This paper presents a new methodology for the automated parameter estimation from well test data, based on type curve matching using the Signal Theory. This procedure solves the inverse problem faster than the conventional techniques, with the additional advantage that the results are not affected by noisy data.
The new procedure has been proved with hundred of synthetic and field cases, and it can be used for the interpretation of all the different tests currently of common use in the field. In the present paper this technique is applied to three tests, all already published in the literature.
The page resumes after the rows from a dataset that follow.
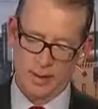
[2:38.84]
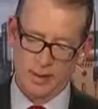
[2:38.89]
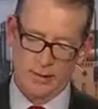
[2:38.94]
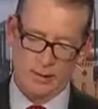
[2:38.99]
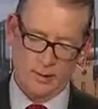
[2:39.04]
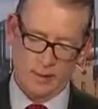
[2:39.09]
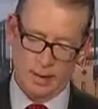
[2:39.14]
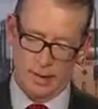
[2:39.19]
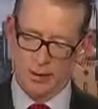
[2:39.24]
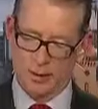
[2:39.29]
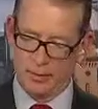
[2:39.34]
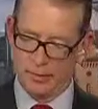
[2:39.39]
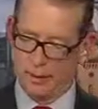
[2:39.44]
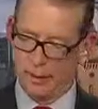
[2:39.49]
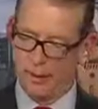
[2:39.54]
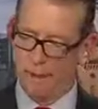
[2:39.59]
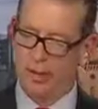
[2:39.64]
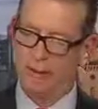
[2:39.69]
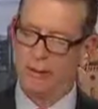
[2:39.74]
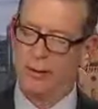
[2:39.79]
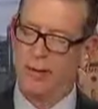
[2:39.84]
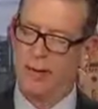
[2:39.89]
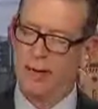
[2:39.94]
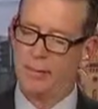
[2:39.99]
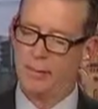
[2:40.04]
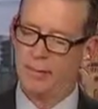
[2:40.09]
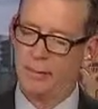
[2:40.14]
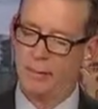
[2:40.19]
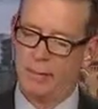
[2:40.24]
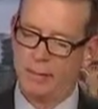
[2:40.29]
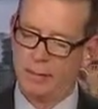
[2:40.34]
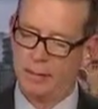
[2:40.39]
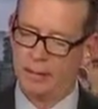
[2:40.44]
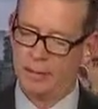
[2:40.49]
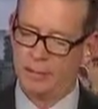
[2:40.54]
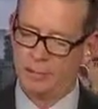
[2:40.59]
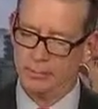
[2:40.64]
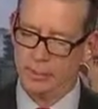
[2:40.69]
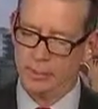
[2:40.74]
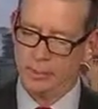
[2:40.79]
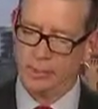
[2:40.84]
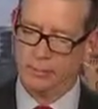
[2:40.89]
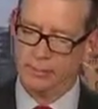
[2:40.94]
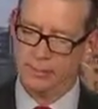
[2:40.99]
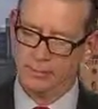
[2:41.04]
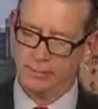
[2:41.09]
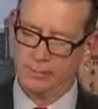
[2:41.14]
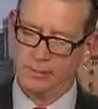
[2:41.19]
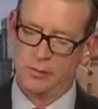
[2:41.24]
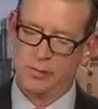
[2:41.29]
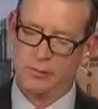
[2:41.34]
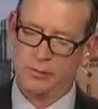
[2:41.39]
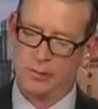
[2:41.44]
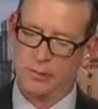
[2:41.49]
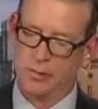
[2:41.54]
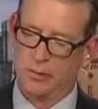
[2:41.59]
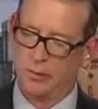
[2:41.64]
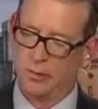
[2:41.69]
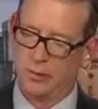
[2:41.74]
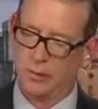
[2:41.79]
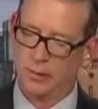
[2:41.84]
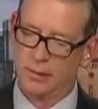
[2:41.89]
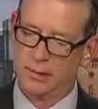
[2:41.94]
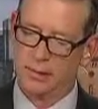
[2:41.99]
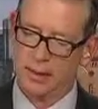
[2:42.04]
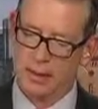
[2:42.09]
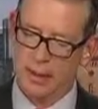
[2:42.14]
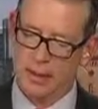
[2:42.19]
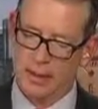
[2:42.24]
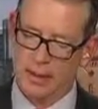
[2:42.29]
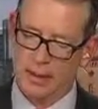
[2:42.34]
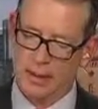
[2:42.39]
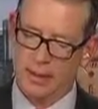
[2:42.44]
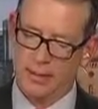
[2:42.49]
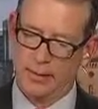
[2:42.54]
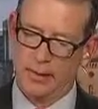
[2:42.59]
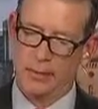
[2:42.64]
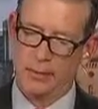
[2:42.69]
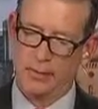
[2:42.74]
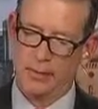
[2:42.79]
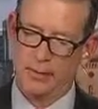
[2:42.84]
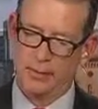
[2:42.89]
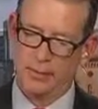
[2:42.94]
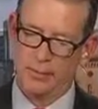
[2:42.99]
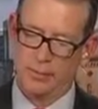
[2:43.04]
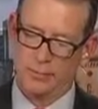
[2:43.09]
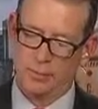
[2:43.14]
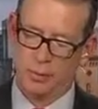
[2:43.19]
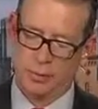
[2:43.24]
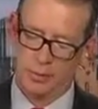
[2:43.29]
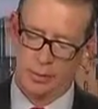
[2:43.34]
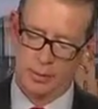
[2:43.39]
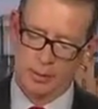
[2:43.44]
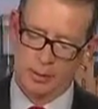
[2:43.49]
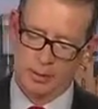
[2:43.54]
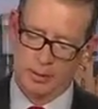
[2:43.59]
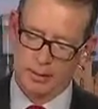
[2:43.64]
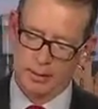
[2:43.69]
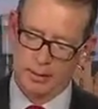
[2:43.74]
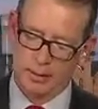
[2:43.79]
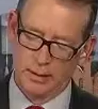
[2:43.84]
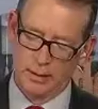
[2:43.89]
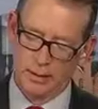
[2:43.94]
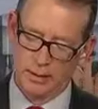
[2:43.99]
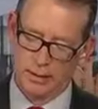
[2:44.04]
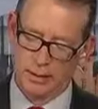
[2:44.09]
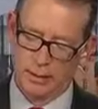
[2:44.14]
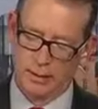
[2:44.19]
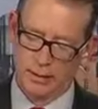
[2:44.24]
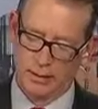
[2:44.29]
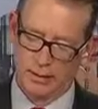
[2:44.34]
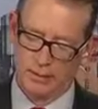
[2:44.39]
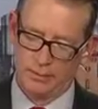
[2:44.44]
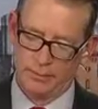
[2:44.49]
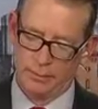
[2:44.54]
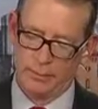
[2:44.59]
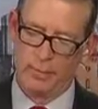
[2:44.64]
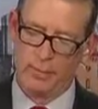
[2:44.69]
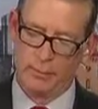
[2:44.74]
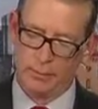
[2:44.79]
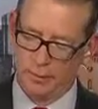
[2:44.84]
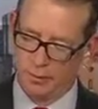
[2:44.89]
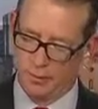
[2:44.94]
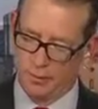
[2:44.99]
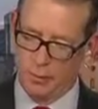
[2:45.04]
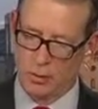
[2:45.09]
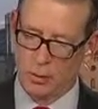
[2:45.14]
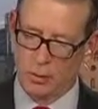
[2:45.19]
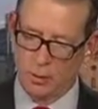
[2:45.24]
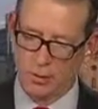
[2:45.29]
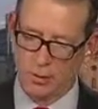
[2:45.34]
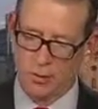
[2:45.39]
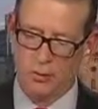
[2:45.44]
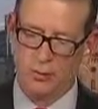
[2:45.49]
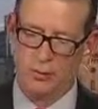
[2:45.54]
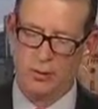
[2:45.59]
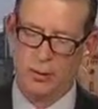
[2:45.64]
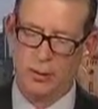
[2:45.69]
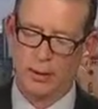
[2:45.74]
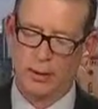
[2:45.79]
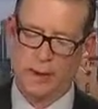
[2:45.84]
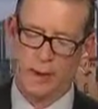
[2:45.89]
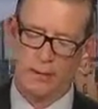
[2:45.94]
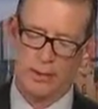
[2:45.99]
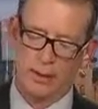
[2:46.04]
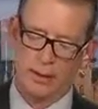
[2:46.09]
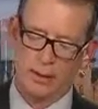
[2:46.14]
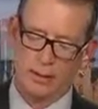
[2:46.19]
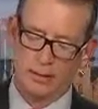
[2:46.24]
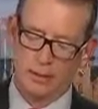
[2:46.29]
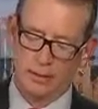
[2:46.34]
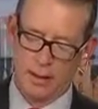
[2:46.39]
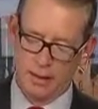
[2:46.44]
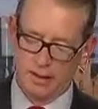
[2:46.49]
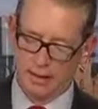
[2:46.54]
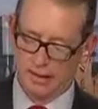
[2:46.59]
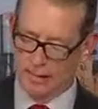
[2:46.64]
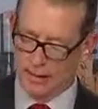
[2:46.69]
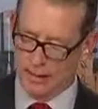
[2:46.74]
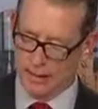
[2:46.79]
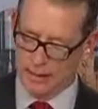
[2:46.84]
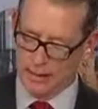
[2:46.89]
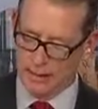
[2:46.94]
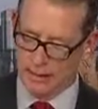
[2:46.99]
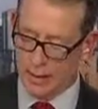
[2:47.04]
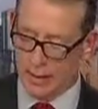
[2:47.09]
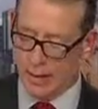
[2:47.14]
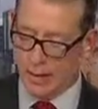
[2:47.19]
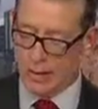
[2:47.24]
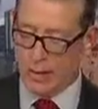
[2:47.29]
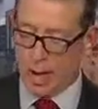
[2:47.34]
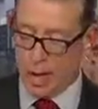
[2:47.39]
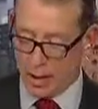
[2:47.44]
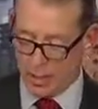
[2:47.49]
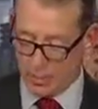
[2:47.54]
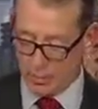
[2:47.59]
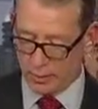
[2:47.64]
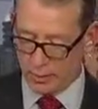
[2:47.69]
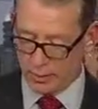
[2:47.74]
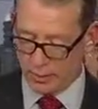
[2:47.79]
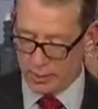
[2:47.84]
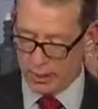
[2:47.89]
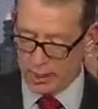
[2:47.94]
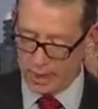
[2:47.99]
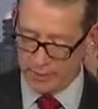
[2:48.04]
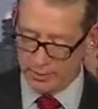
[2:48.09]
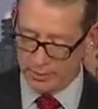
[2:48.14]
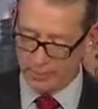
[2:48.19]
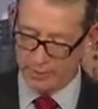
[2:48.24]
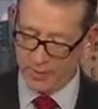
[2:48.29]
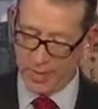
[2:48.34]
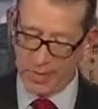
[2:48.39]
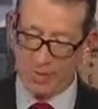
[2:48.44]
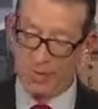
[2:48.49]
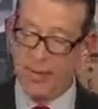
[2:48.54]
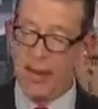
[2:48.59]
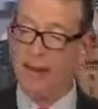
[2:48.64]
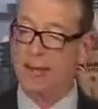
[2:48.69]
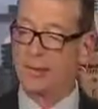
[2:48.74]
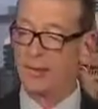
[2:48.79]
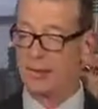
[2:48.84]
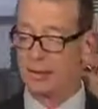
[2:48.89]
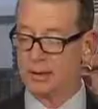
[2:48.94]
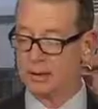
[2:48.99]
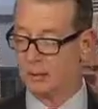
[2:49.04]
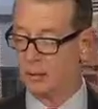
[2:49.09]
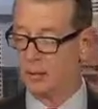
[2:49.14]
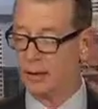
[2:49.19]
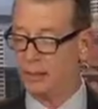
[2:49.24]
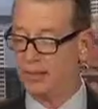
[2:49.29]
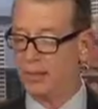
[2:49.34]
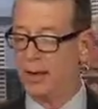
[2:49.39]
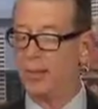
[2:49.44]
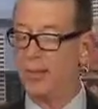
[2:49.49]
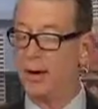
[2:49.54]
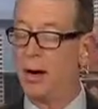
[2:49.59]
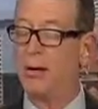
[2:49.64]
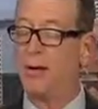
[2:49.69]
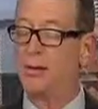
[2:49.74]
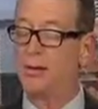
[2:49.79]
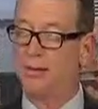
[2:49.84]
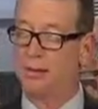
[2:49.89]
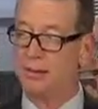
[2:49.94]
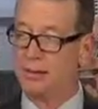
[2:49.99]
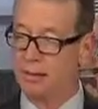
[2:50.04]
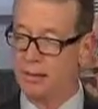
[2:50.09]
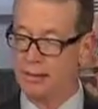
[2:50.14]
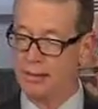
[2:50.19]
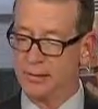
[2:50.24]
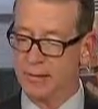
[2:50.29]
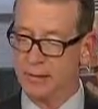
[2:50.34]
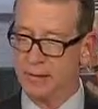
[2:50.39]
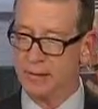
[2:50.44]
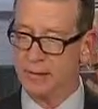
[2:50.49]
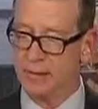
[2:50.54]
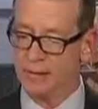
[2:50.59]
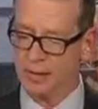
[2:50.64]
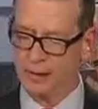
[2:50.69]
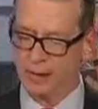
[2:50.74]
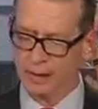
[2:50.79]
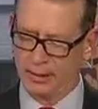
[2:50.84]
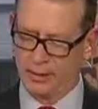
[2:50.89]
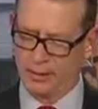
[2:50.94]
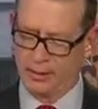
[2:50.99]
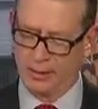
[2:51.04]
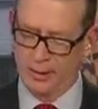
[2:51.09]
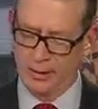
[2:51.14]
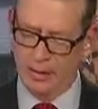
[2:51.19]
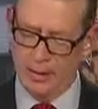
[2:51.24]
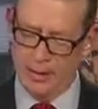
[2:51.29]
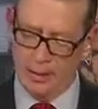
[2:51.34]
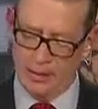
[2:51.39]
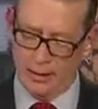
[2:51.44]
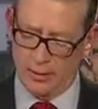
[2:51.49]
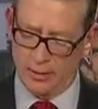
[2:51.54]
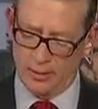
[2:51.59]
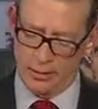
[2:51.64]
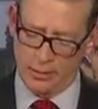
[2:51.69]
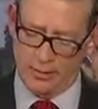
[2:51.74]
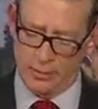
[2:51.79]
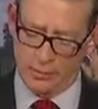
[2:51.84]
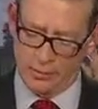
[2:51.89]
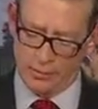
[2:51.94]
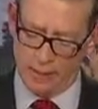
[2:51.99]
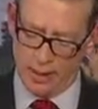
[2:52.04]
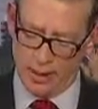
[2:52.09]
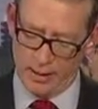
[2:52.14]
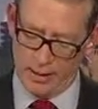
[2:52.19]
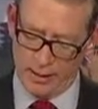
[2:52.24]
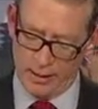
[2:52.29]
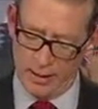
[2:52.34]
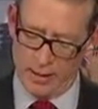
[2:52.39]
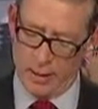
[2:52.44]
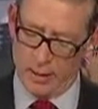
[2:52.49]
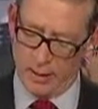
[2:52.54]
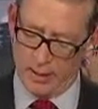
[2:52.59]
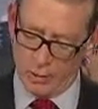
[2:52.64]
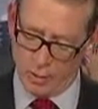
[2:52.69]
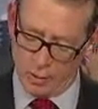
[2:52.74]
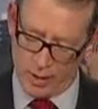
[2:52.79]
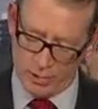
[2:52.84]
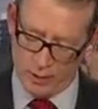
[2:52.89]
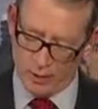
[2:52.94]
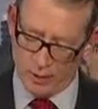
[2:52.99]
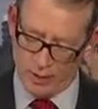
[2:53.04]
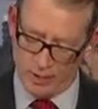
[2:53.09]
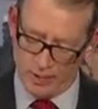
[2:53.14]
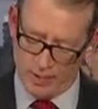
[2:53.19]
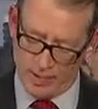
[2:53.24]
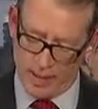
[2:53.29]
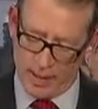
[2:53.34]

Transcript: it's not going to make anyone happy in parts of Israel, of course. Those that support the so-called Israel lobby in the United States aren't going to be happy with that. And that actually is quite bipartisan. It's not just a Republican or Democrat question.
The methodology derived in the study surpasses the currently available matching theory based on non linear regression, since it requires a smaller computing time and its assured convergence (selection) of the correct (best) model that describes the physical conditions of the formation on the vicinity of the well. On the other hand, the conventional regression methods require large computing times for the solution of the system of non linear equations; in addition, they are affected by the presence of noise in the recorded pressure response and usually present convergence problems when the initial solution for the unknown parameters is not close enough to the searched solution.
The conventional type curve matching procedure inherently introduces interpretation subjectivity and the possibility of errors, because of the close similarity of the different pressure responses, and to its visual solution approach, which currently is not well understood; thus, it is not possible to develop fully efficient codes that could emulate this human function.
Based on a comprehensive set of type curves, the technique proposed in this paper allows an automated match of the pressure response, without the need of the visual effort of the analyst. The Signal Theory has been modified for the automated interpretation of well test data. The new matching correlation derived in this work, based on rules of shift, multiply and sum, solves the matching of pressure data in an improved way.